** THE PROBLEM **
Set out the records below again exactly; skip the images.
** Opening DATA EXCERPTS block **
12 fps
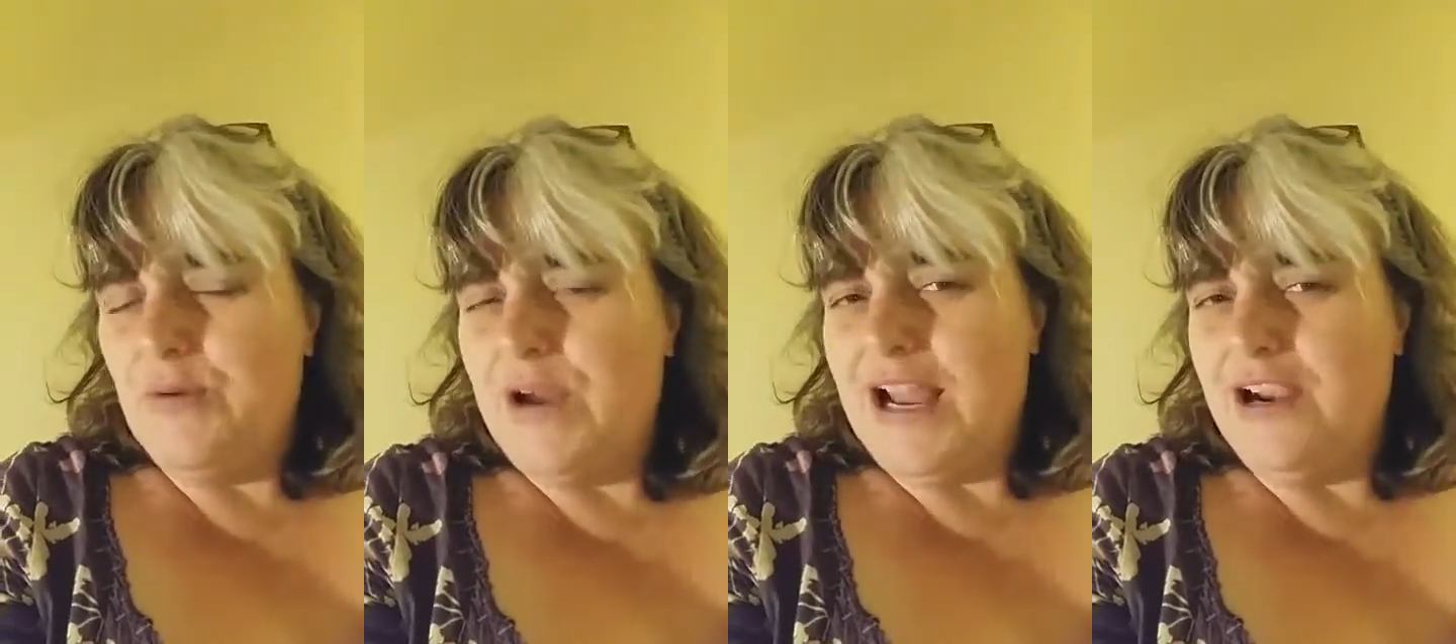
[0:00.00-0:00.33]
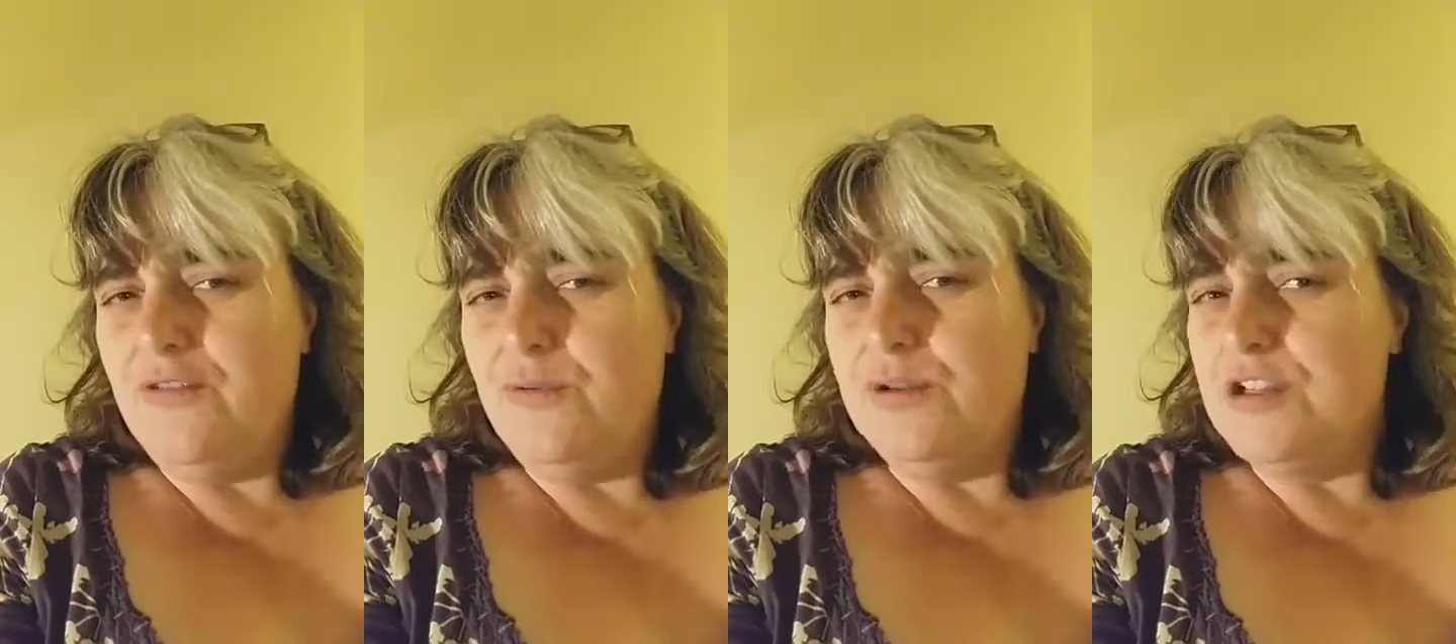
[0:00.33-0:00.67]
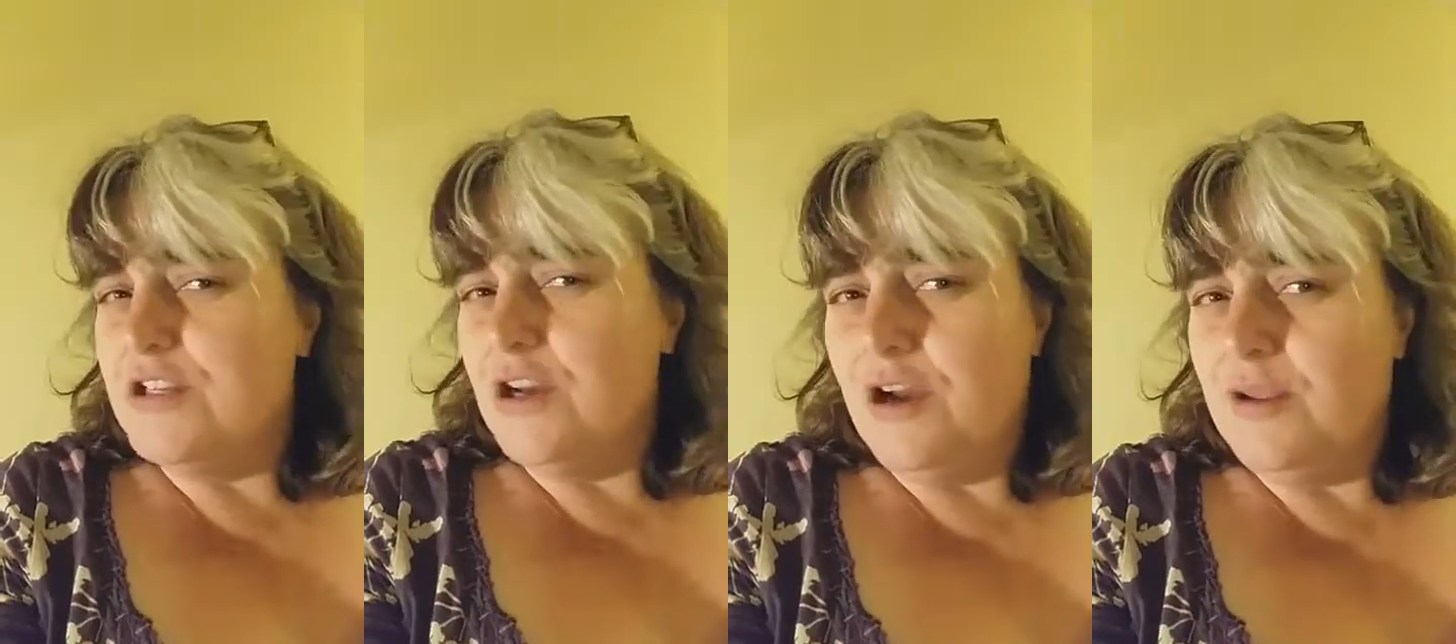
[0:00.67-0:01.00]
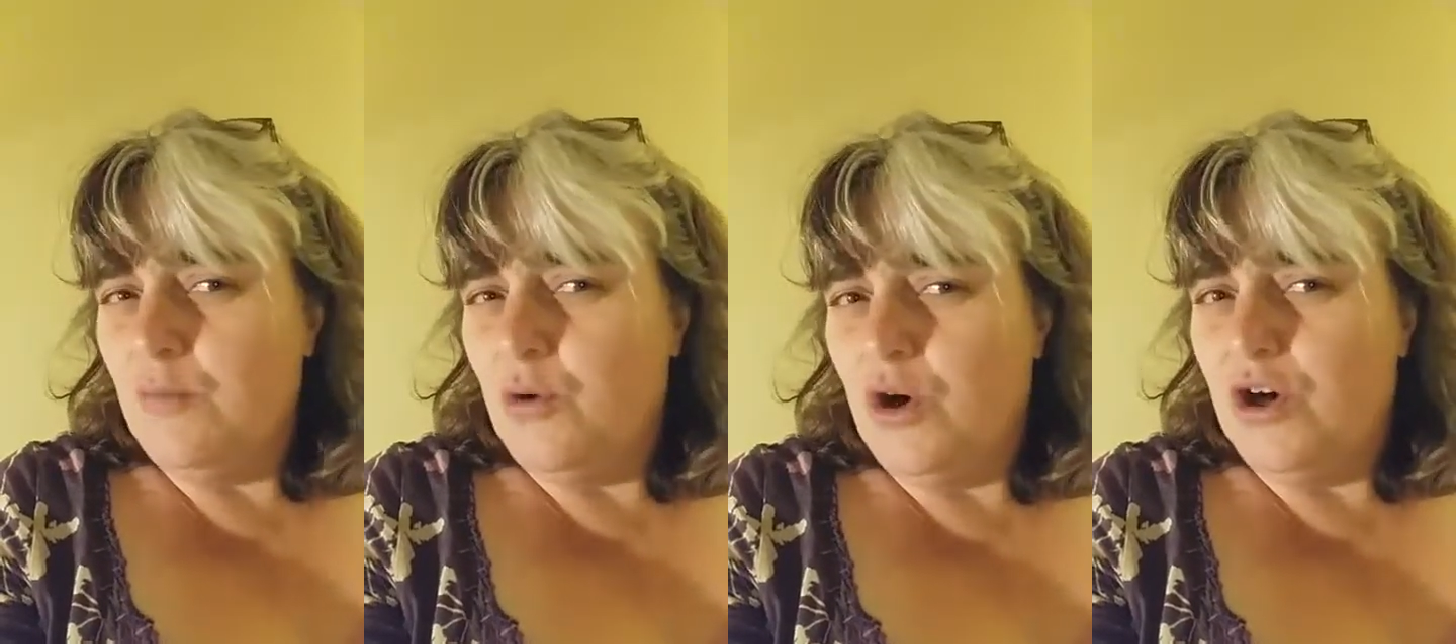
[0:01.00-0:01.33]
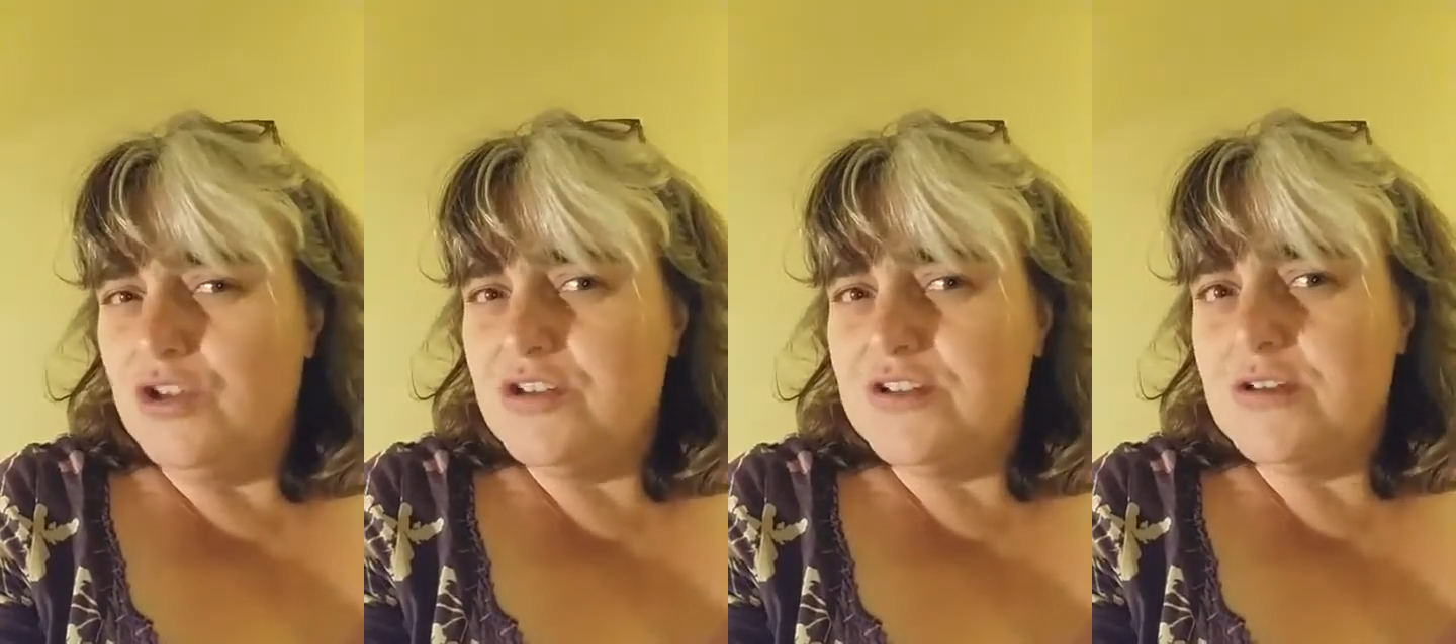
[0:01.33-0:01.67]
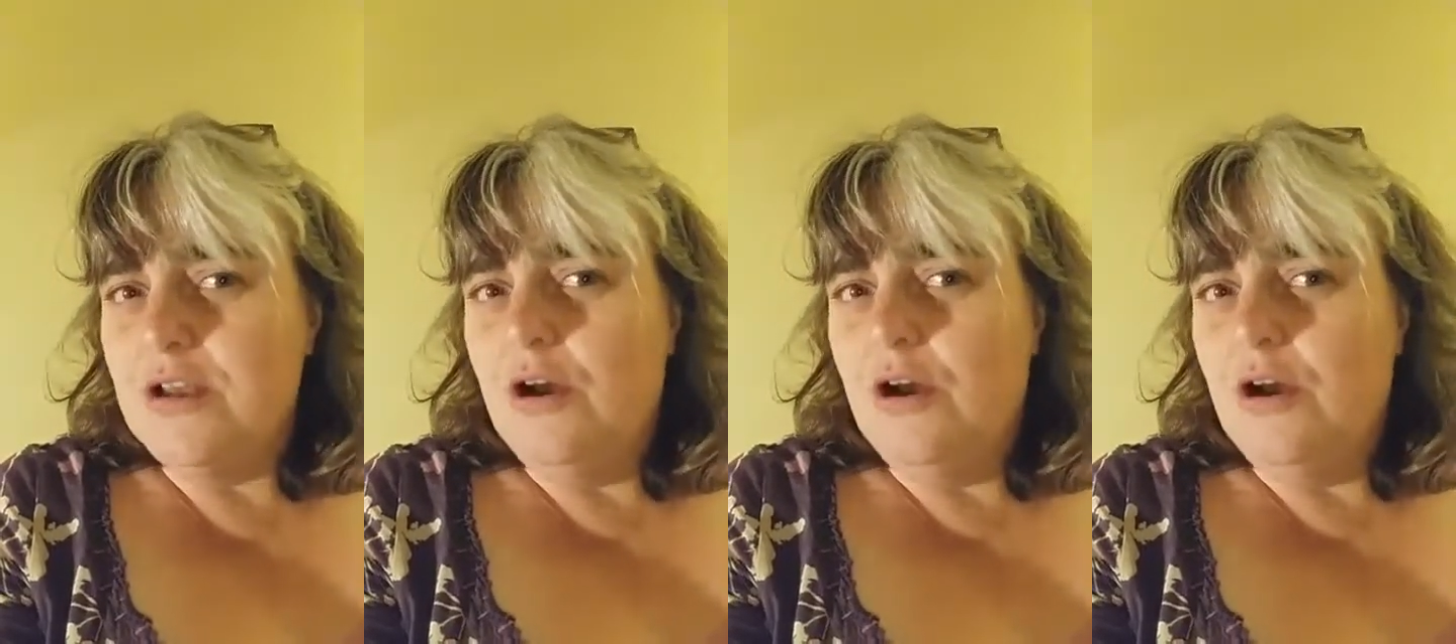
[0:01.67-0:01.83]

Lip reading: aware of what the time was,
** Closing DATA EXCERPTS block **
** FINISHED EXERCISE **
12 fps
[0:00.00-0:00.33]
[0:00.33-0:00.67]
[0:00.67-0:01.00]
[0:01.00-0:01.33]
[0:01.33-0:01.67]
[0:01.67-0:01.83]

Lip reading: aware of what the time was,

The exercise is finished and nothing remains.